“Last Supper” to go online

MILAN (Reuters) – A high-resolution image of Da Vinci’s “Last Supper” will soon be posted on the Internet by an Italian technology firm, allowing art lovers and conspiracy theorists alike to scrutinize it from their own computers.

The digital imaging firm, called HAL9000 after the killer computer in Stanley Kubrick‘s film “2001: A Space Odyssey,” will post the 16-17 giga pixel image on its Web site (www.haltadefinizione.com) on Saturday.

Located in a former monks’ dining hall adjacent to a church in Milan, the 500-year-old mural by Leonardo Da Vinci depicts Jesus Christ when he predicts that one of his apostles will betray him.

Since the publication of the phenomenally successful novel, “The Da Vinci Code,” theories have abounded about the true meaning of the mural, known in Italian as “Cenacolo.”

In the novel, Dan Brown writes that Jesus Christ married his follower, Mary Magdelene, and fathered a child.

Others have since elaborated on the controversial idea.

The latest was put forward last summer by Slavisa Pesci, an information technologist and amateur scholar, leading to Web sites linked to the mural to crash.

Pesci said the superimposition of the mural with its mirror-image threw up another image containing a figure looking like a Templar knight and another holding a small baby.

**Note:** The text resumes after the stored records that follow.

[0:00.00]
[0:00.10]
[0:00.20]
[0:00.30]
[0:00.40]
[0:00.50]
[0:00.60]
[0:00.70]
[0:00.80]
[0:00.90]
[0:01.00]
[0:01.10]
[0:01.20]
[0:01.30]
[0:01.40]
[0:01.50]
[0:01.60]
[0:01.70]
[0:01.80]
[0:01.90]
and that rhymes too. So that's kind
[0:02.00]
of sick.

HAL9000 General Manager Vincenzo Mirarchi told Reuters on Thursday the reason behind the firm’s decision to post the image on its Web site was to provide an innovative way to appreciate art rather than encourage speculation about its meaning.

“This will make it easier for people to see it,” he said, referring to the difficulties of arranging a visit to the hall where the mural is located.

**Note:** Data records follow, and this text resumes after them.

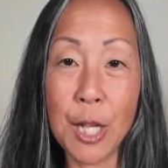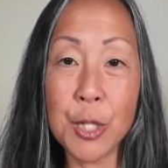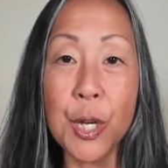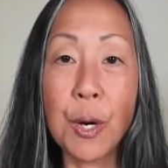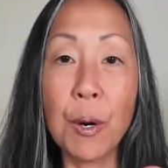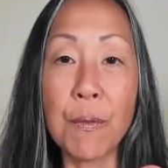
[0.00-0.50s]

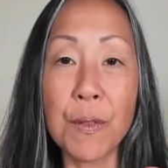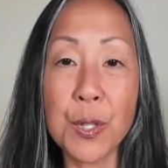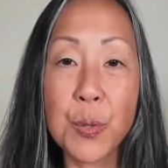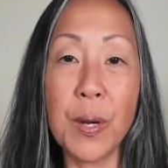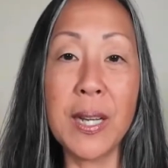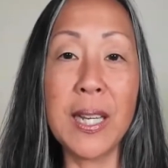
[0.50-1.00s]
So over the
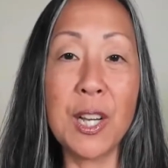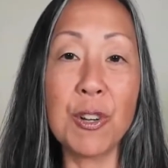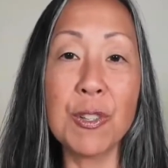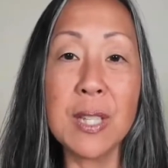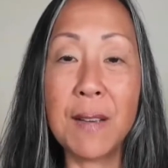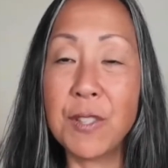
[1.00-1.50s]
20
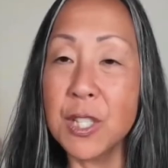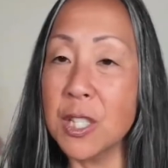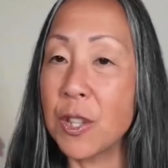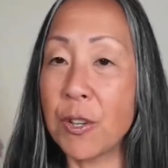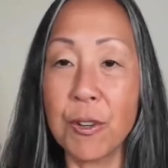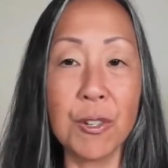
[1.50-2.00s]
years, I've
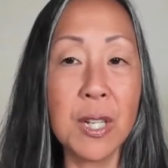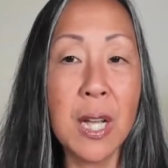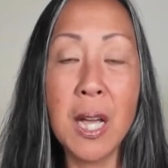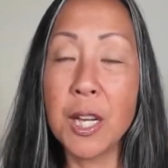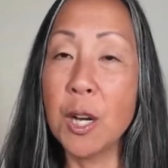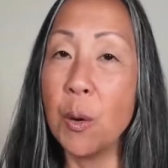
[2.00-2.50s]
just learned,
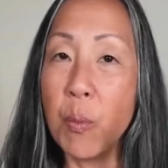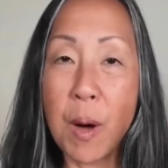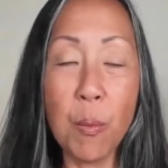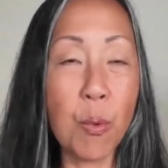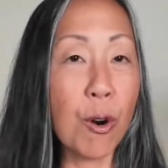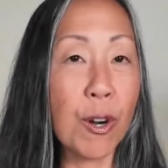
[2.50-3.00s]

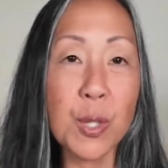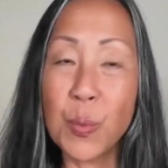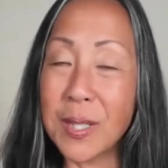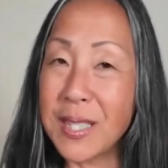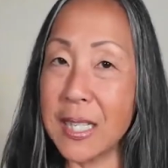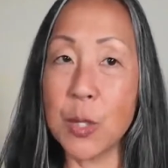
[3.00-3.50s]
what
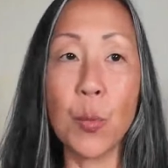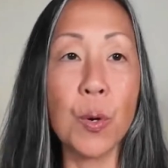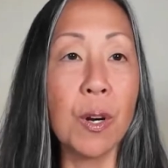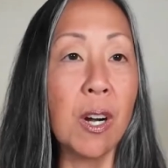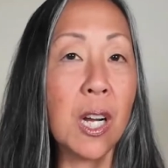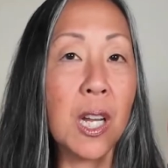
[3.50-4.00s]
works, what doesn't
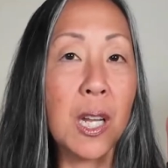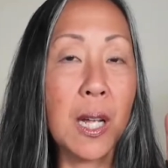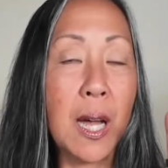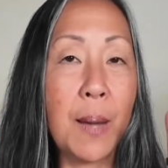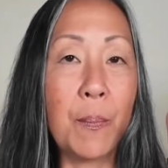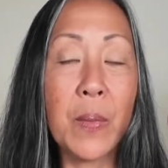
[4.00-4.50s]
work,
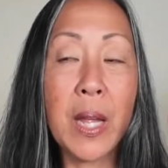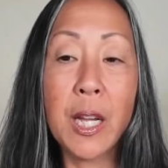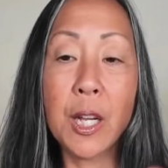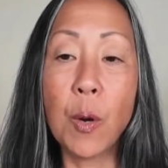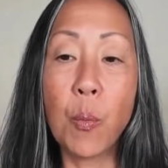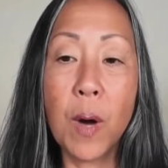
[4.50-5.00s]

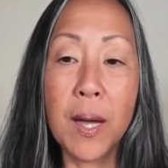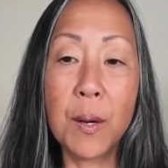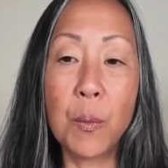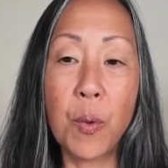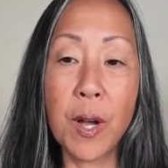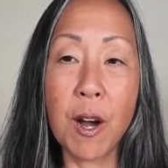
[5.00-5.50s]

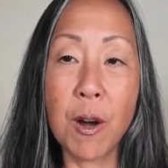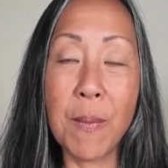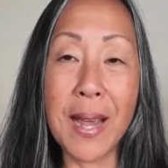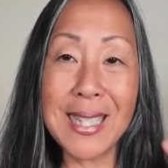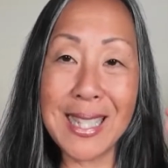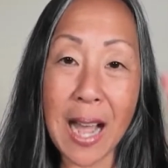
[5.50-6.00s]
what are
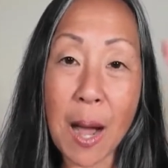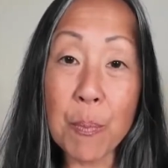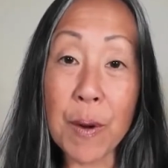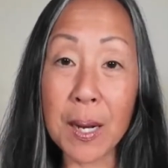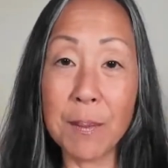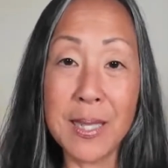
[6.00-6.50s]
my
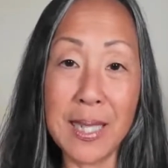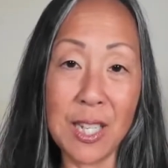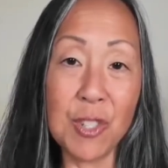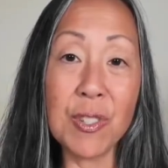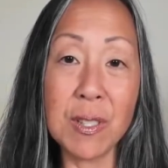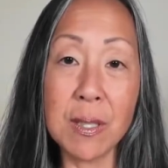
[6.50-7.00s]
top
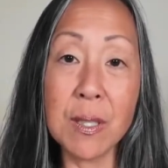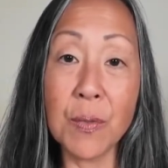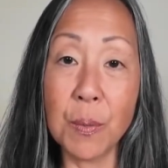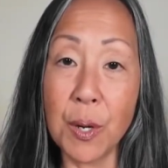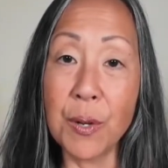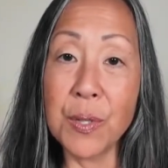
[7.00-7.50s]
recommendations
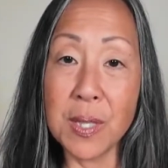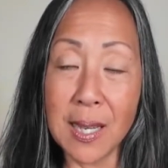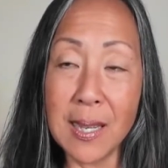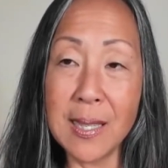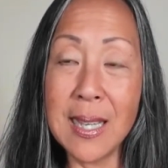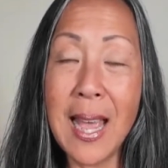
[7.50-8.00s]
for
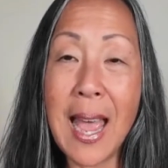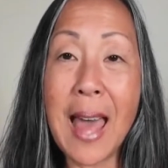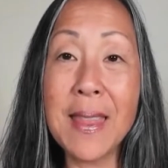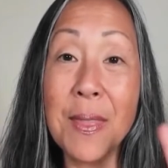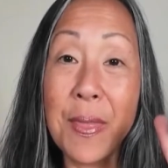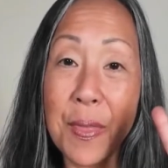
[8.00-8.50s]
most kids.
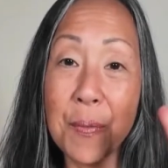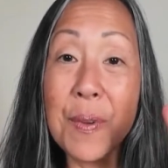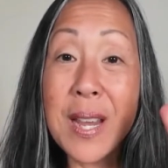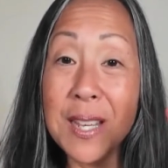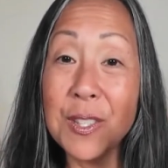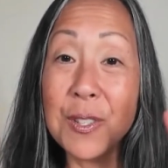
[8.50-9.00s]
And then
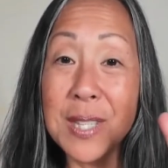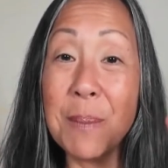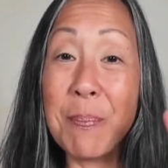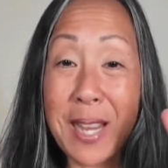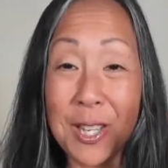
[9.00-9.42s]
3, as you said,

So many tourists visiting Milan want to see it that they often have to make reservations at least a month in advance.

The posting of the “Last Supper” on the site, a project that has received technical support from Italian publisher De Agostini, will likely bring more hits to the firm’s Web site than other images posted in the past, said Mirarchi.

“We could have a few million visitors,” he said.

Among the other images is a fresco painted by Andrea Pozzo in 1685-1694 at the Sant’Ignazio di Loyola Church in Rome.